President Obama has yet to spend a Father's Day not talking about the idea of fatherhood in general, his own absent father, and his efforts to strive to be a good father to his two daughters despite the lack of a model in his own life. Yesterday was no exception; he had a barbecue with 150 students from local high schools and gave a speech in Ward 8 to leaders from fatherhood groups. Obama trumpeted his fatherhood initiatives, including a new national fatherhood and mentoring program. His fatherhood initiatives are an expanded replacement for the healthy-marriage initiatives pushed in the last administration.

For many progressives, the initiatives are still dictating how families should look and act. At The Future of Capitalism, Ira Stoll had harsh words about an e-mail Obama blasted out directing everyone to the new Fatherhood.gov website.

Here was tip number two: "Watch a game on television with your children. Cheer for your favorite team and chat about the plays. Mute the commercials and use those minutes to talk about what's going on in your lives." Here is the government telling Americans to "mute the commercials."

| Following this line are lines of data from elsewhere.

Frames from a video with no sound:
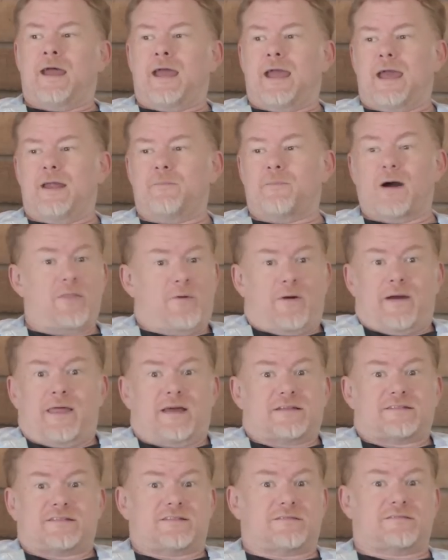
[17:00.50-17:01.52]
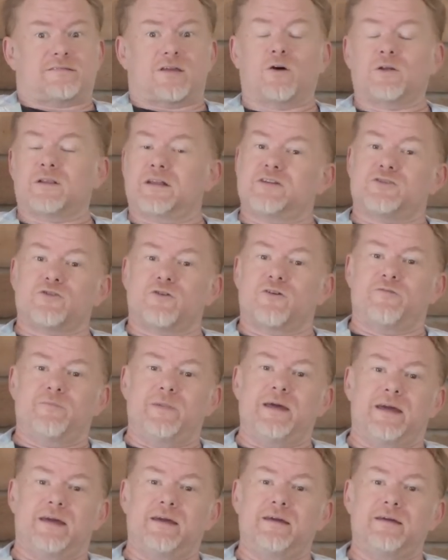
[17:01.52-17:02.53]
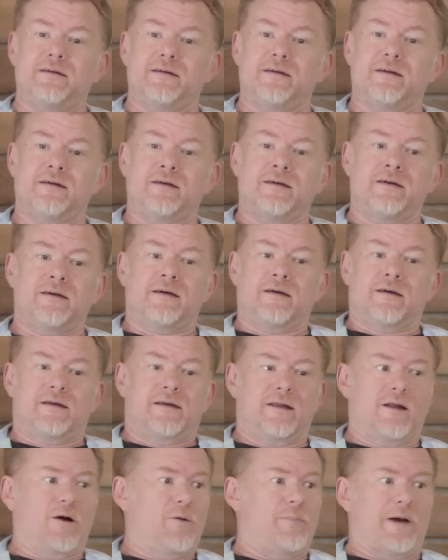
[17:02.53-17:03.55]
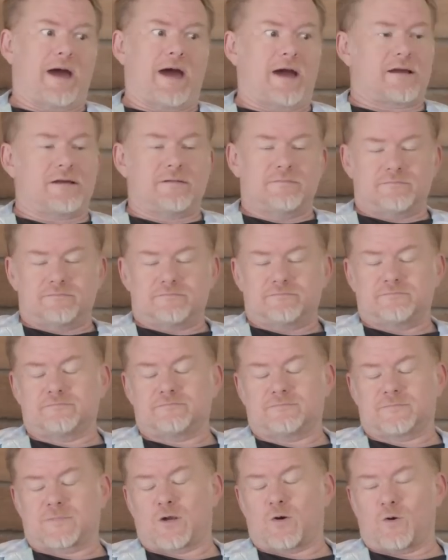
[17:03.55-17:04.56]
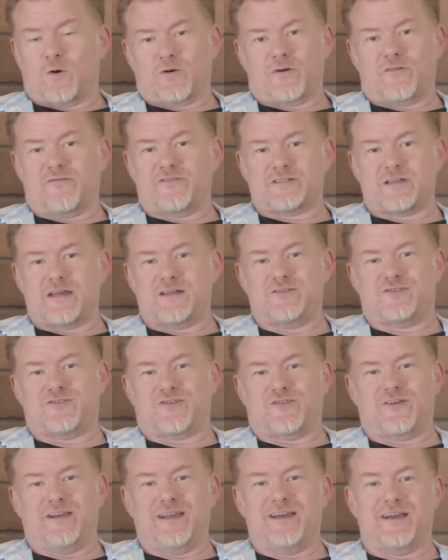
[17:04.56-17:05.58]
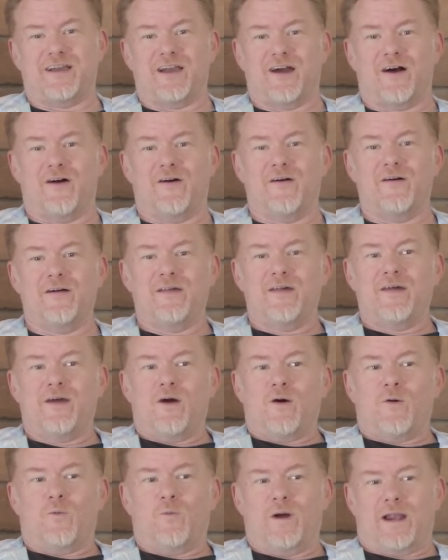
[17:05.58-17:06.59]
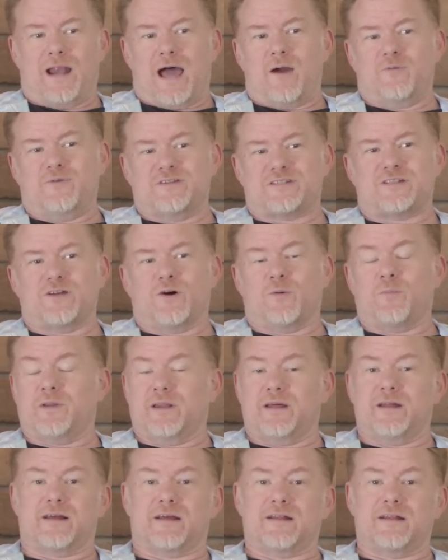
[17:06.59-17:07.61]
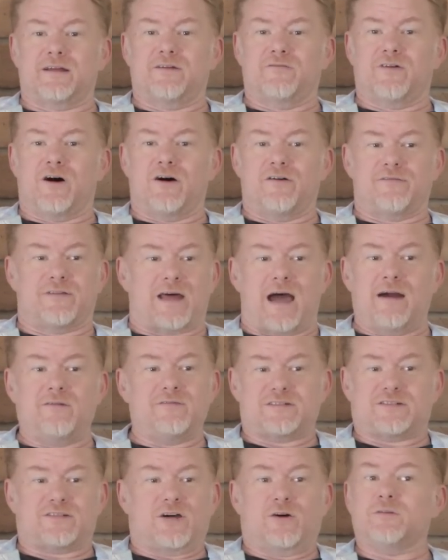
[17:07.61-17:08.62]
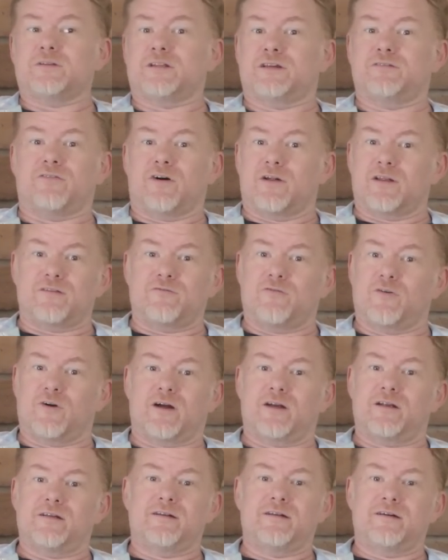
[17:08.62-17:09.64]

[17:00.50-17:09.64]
And by the way, that's totally true of me. Back a quarter of a century ago, when I was still politically involved, I was totally falling for it.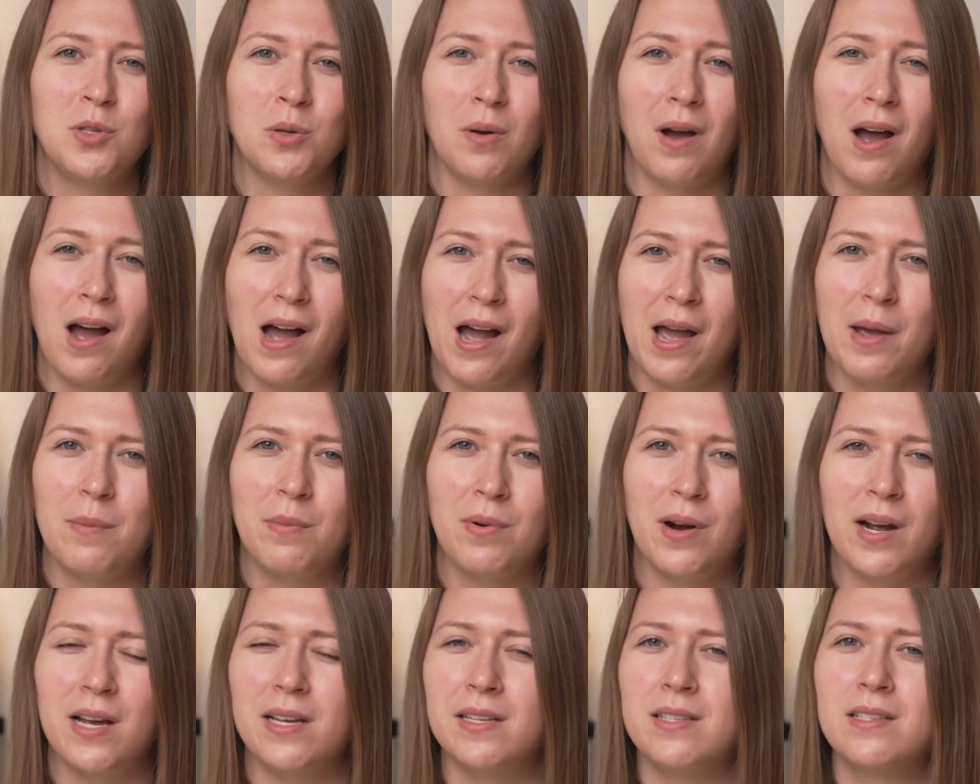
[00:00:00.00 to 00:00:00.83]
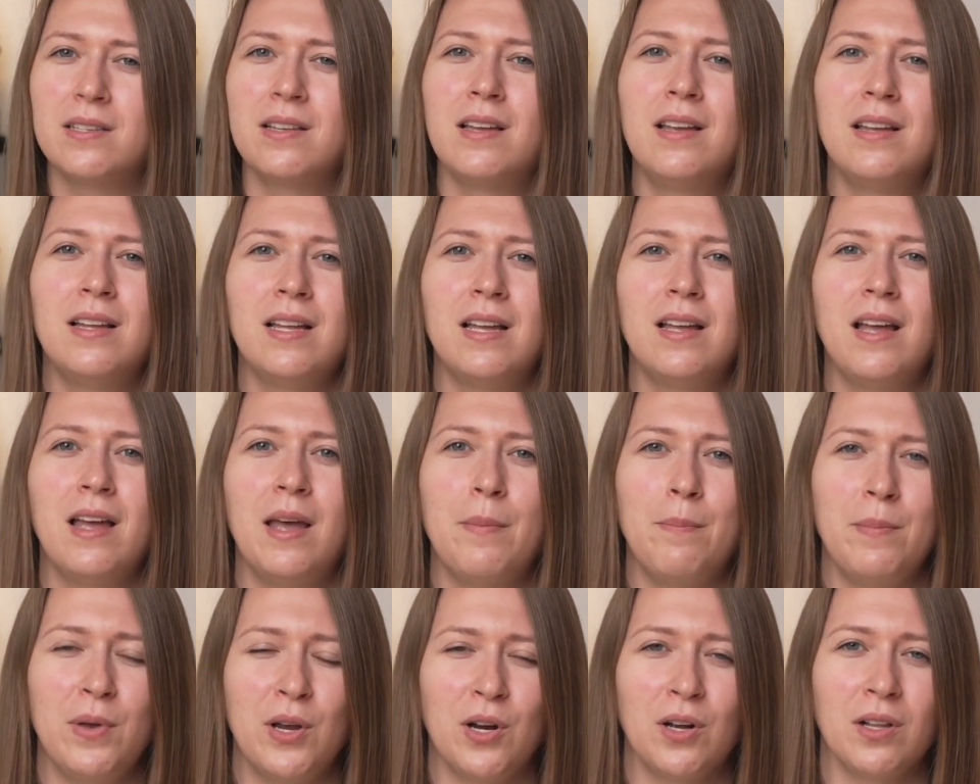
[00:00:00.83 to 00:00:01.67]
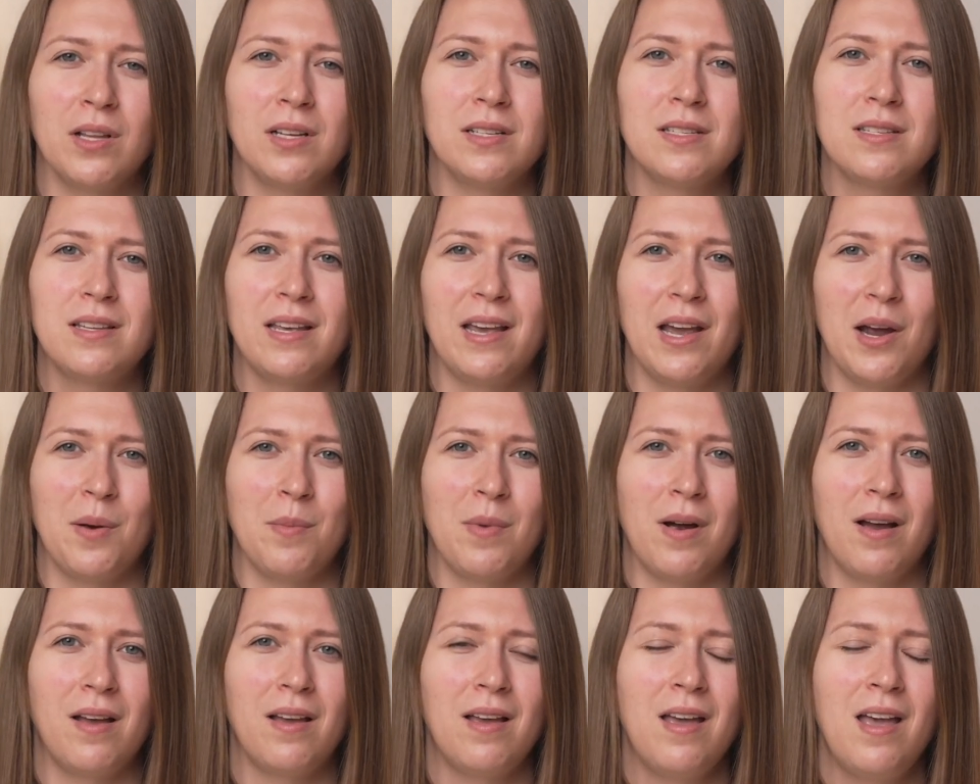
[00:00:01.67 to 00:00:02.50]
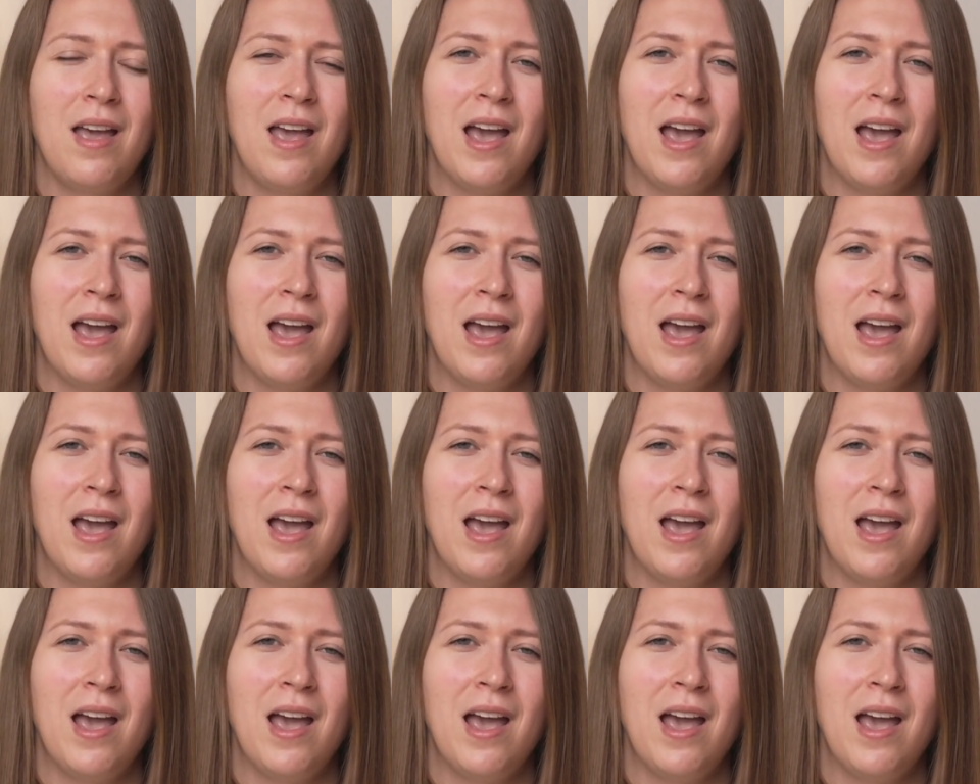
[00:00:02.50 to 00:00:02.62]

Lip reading: to a high price mirrorless camera.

And here is Stoll assuming that every family looks and acts like his. The advice might seem infuriatingly mundane to someone like Stoll, but we know now that the discursive, interactive lives that middle-class parents assume they will have with their children don't happen in poorer families, and that helps lead to language differences that put low-income students at a disadvantage before they ever reach school. Those are the kinds of differences programs like Harlem Children's Zone try to tackle, and they do it with parenting classes. You could see this as another way that the government is telling families how to live. (In the research Paul Tough discusses in his book, lower-income children were less helicoptered, and that had its advantages, too.) Or you could see it as an expansion of access to the kinds of resources on how to be a parent middle-class families take for granted.

There's a liberal argument to be made for expanding services of all kinds to the poor, including relationship counseling and parental advice, as long as financial assistance programs don't suffer. There's a feminist argument, too. Much of successes, to varying degrees of feminism have been to integrate women's lives into the traditionally dominated male spheres; we've been less successful in expanding the male role in the domestic sphere. In many workplaces, for example, women have gained the rights to maternity leave and space to pump breast milk. While many companies offer paternity leave, it's often shorter, and men regard it as voluntary. The biological connection women have to childbearing will likely never be completely severed, so maybe it's time to reinforce the primacy that fatherhood should take in the lives of men. Maybe a concerted effort that encourages men to take time out of their leisure and work will help women more in the end, too. Stoll was angry that Obama's e-mail and website took time out of his Father's Day, but his evening post on the subject took time as well.